Comparison with other surveys on the basis of topics covered.


Let us first consider our novel contributions. Our paper looks at each and every layer in the IoT stack, and as a result the presentation is also far more balanced. A novel addition in our survey is that we have discussed different IoT architectures. This has not been discussed in prior surveys on the Internet of Things. The architecture section also considers newer paradigms such as fog computing, which have also hitherto not been considered. Moreover, our survey nicely categorizes technologies based on the architectural layer that they belong to. We have also thoroughly categorized the network layer and tried to consolidate almost all the technologies that are used in IoT systems. Such kind of a thorough categorization and presentation of technologies is novel to the best of our knowledge.
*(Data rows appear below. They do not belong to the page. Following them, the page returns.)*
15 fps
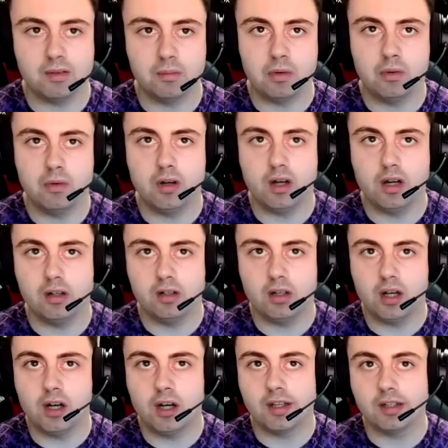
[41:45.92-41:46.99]
Well,
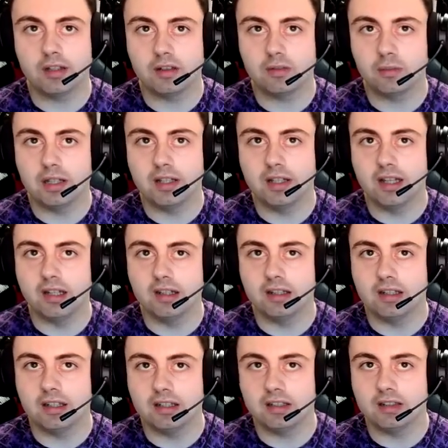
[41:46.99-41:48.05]
I went
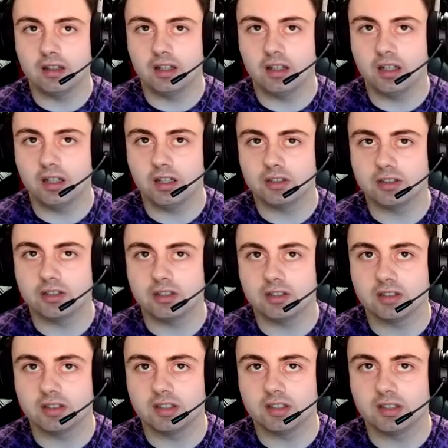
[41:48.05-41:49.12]
there and I asked,
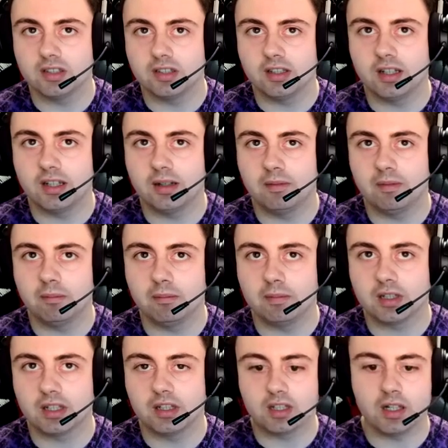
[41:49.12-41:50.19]
can
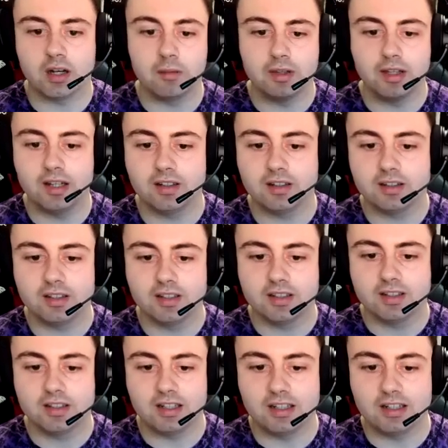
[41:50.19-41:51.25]
I go up there?
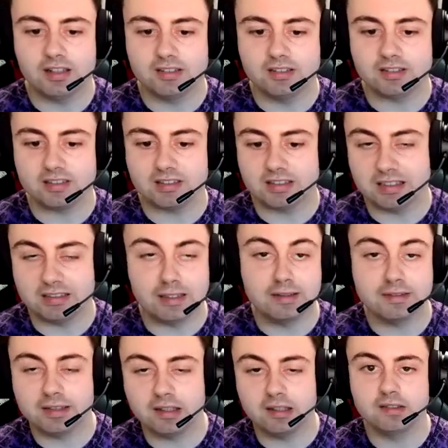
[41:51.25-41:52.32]
And
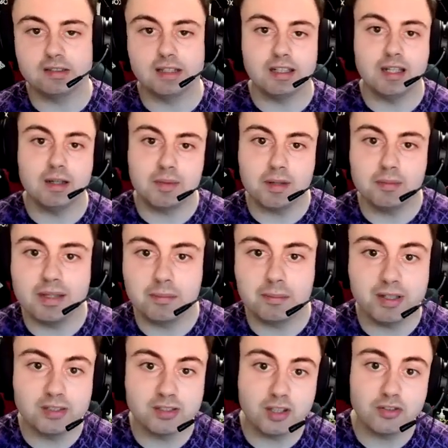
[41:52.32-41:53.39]
they let me up there,
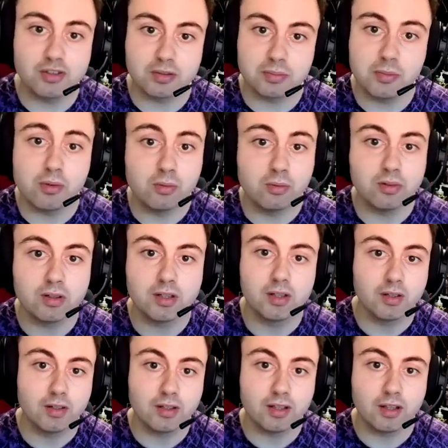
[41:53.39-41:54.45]
but it's so small.
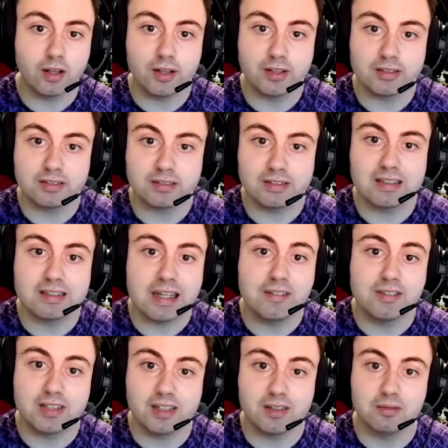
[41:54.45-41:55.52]
Like
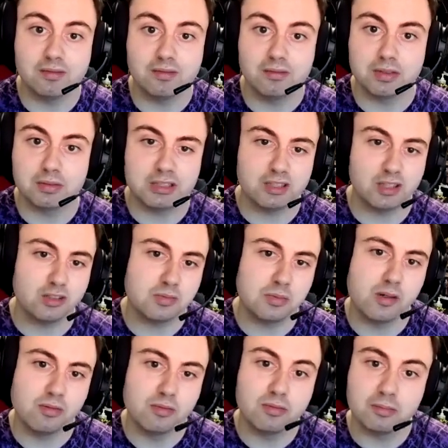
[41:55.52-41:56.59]
Dave Tennant must be so
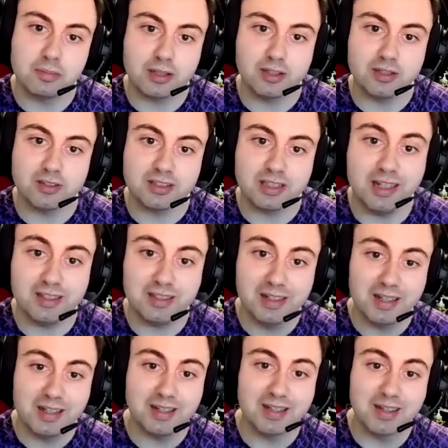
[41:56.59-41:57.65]
small because
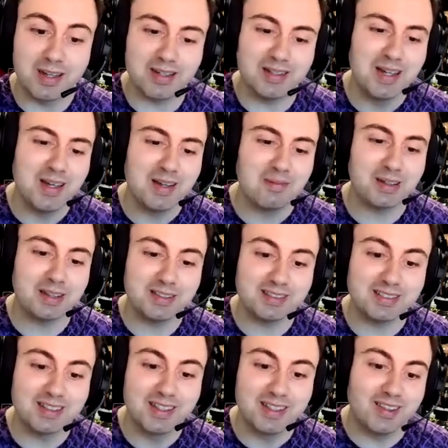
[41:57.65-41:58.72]
because
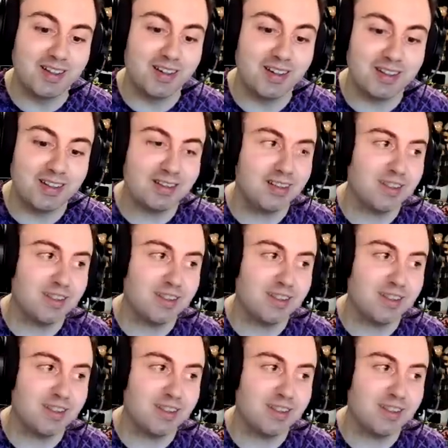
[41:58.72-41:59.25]
like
Along with these novel contributions our survey is far more comprehensive, detailed, and exhaustive as compared to other surveys in the area. Most of the other surveys look at only one or two types of sensors, whereas we describe 9 types of sensors with many examples. Other surveys are also fairly restricted when they discuss communication technologies and applications. We have discussed many types of middleware technologies as well. Prior works have not given middleware technologies this level of attention. We cover 10 communication technologies in detail and consider a large variety of applications encompassing smart homes, health care, logistics, transport, agriculture, environment, smart cities, and green energy. No other survey in this area profiles so many technologies, applications, and use cases.